TASK INSTRUCTIONS: Give an unaltered copy of the listing below, minus its pictures.

DATA SUPPLIED:
#####

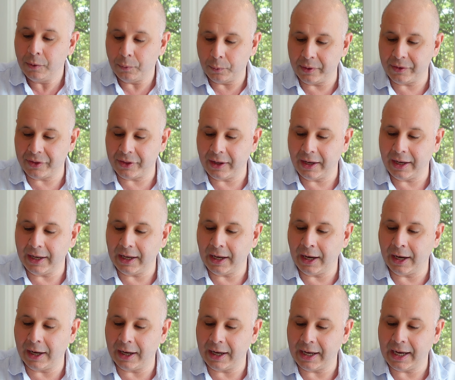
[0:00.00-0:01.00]
with
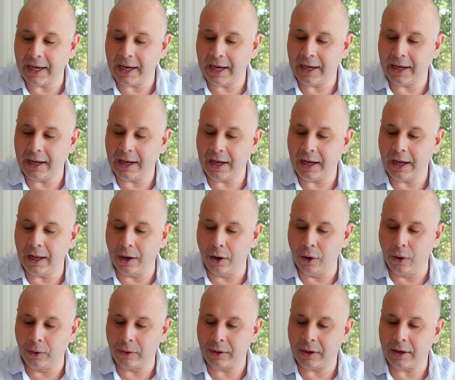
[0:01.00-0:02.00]
a
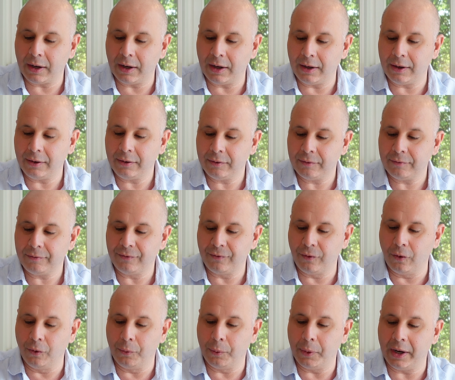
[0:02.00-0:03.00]
longer
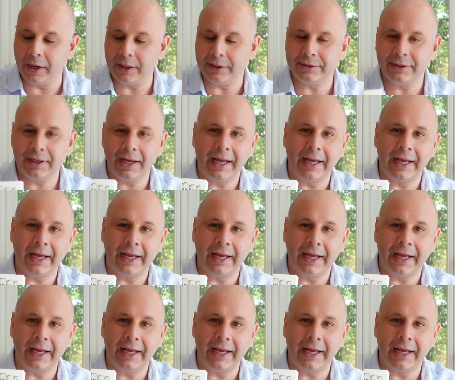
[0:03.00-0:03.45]
foreword,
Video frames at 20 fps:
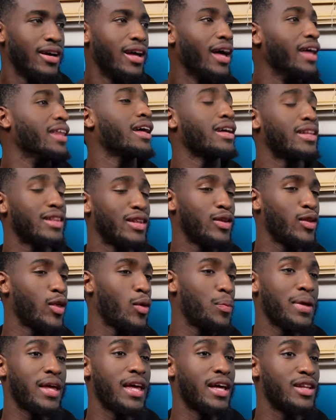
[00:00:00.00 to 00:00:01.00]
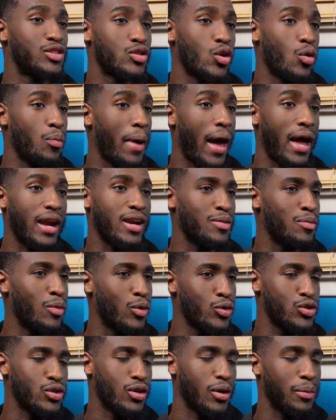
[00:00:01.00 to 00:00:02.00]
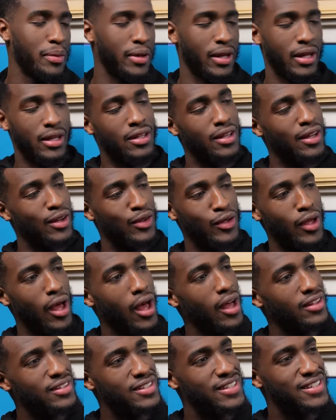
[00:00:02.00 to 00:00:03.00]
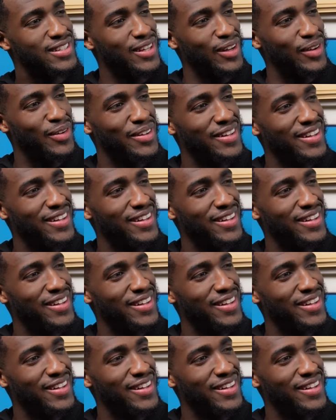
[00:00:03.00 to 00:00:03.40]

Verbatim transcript: And like they'd be getting so mad and emotional. I'll be like, yo, y'all just so.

#####

EXERCISE RESPONSE:
[0:00.00-0:01.00]
with
[0:01.00-0:02.00]
a
[0:02.00-0:03.00]
longer
[0:03.00-0:03.45]
foreword,
Video frames at 20 fps:
[00:00:00.00 to 00:00:01.00]
[00:00:01.00 to 00:00:02.00]
[00:00:02.00 to 00:00:03.00]
[00:00:03.00 to 00:00:03.40]

Verbatim transcript: And like they'd be getting so mad and emotional. I'll be like, yo, y'all just so.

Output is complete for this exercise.